1. Intl API #

Created Tue Dec 26, 2023 at 12:13 AM

A JS feature that helps generate human friendly strings. It has parts to work with multiplicity, dates, numbers, time, currency and more. Very useful and enhances productivity.

Projects usually create their own wrappers (common functions) that use the Intl API to output strings according to the app’s design. This saves effort since developers don’t need to know intricacies of the Intl API. One off usage is fine if the text is a display exception.

Starter examples: #

const fruits = ['Apple', 'Banana', 'Orange'];
const formatter = new Intl.ListFormat('en', { style: 'long', type: 'conjunction' });

// `, and` is added
console.log(formatter.format(fruits)); // "Apple, Banana, and Orange"
const number = 123456.789;
const formatter = new Intl.NumberFormat('en-US', { style: 'currency', currency: 'USD' });
console.log(formatter.format(number)); // "$123,456.79"
const date = new Date();
const formatter = new Intl.DateTimeFormat('en-US', { weekday: 'long', year: 'numeric', month: 'long', day: 'numeric' });
console.log(formatter.format(date)); // "Tuesday, January 24, 2023"
const formatter = new Intl.RelativeTimeFormat('en', { numeric: 'auto' });
console.log(formatter.format(-3, 'day')); // "3 days ago"

Syntax #

There are 4 things:

  1. Formatter - created once using the contextual constructor.

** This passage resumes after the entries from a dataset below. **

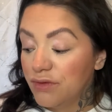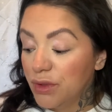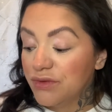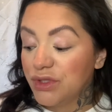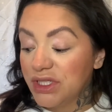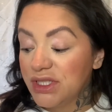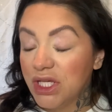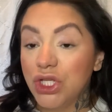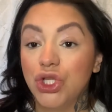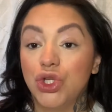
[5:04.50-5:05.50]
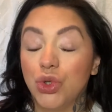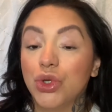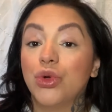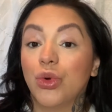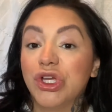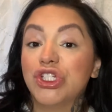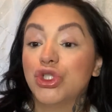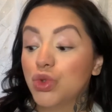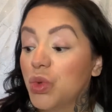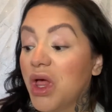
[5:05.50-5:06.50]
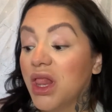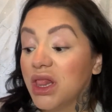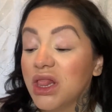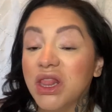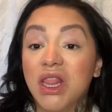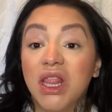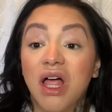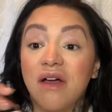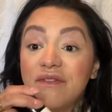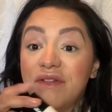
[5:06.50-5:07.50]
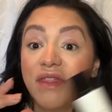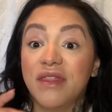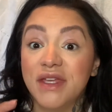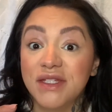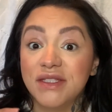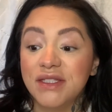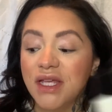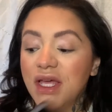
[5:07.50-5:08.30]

you have dry skin, you're going to love this.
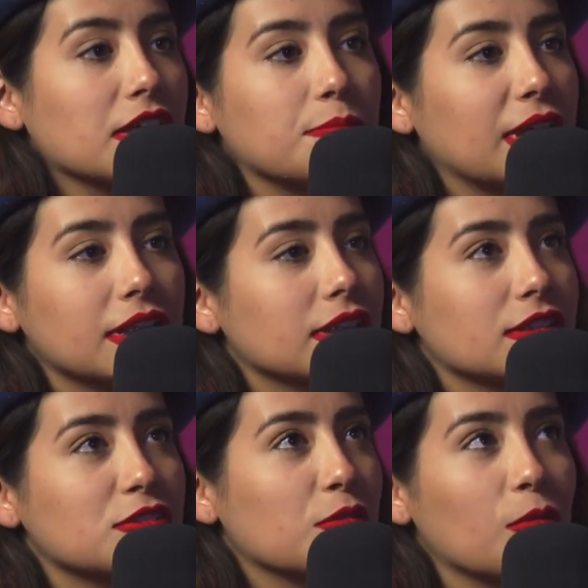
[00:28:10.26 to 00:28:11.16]
painted
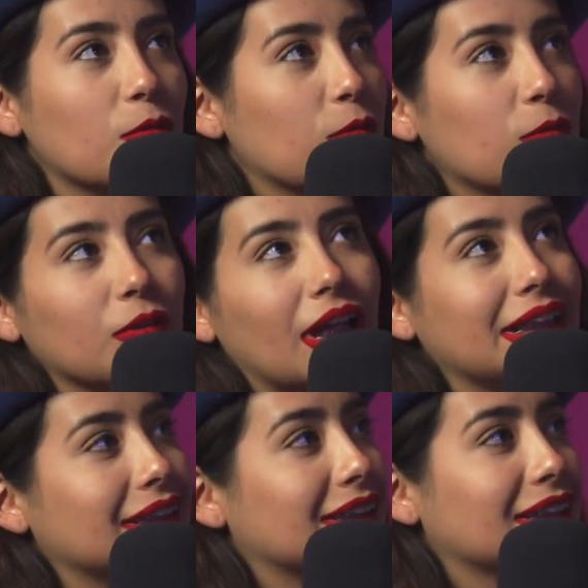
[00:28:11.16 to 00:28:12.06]
it so
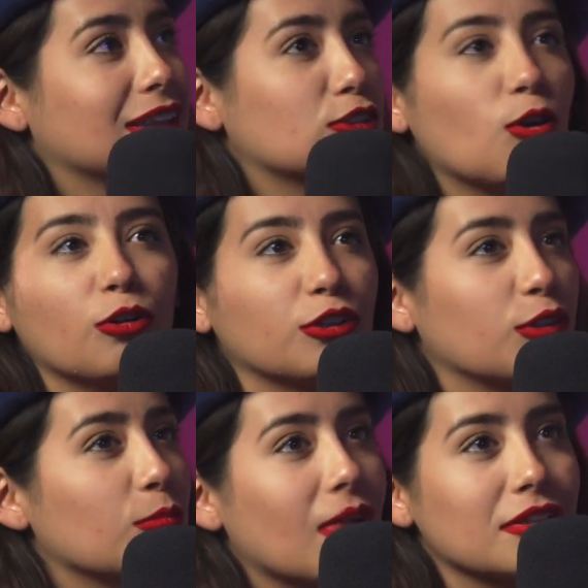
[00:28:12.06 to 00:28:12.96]
like, don't go to
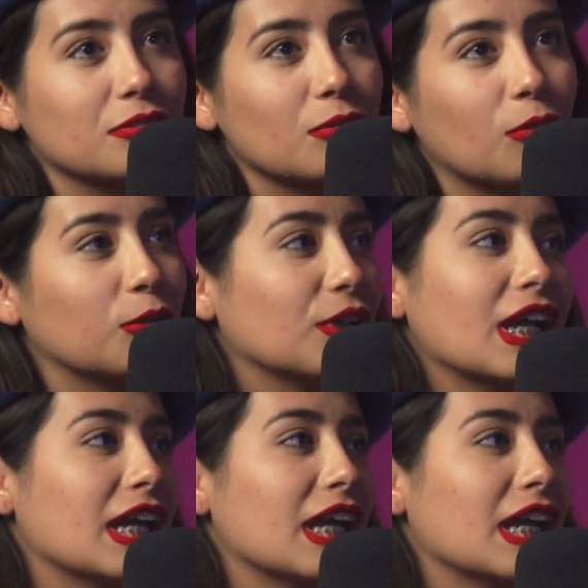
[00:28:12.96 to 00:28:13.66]
El Paso or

Example: ListFormat, DateTimeFormat. The formatter exposes a .format() method that we’re interested in.
  2. Locale - the language/region. Example: en-US, en-IN
  3. Options - configuration. varies according to the chosen sub API. Usually enums.
  4. Argument - a string, array, date. The raw thing.
const formatter = new Intl.ListFormat(); // constructor
const renderValue = formatter.format(rawValue); // method invocation

Variations #

Formatters list

Common ones are - DateTimeFormat, Intl.ListFormat (for comma separation).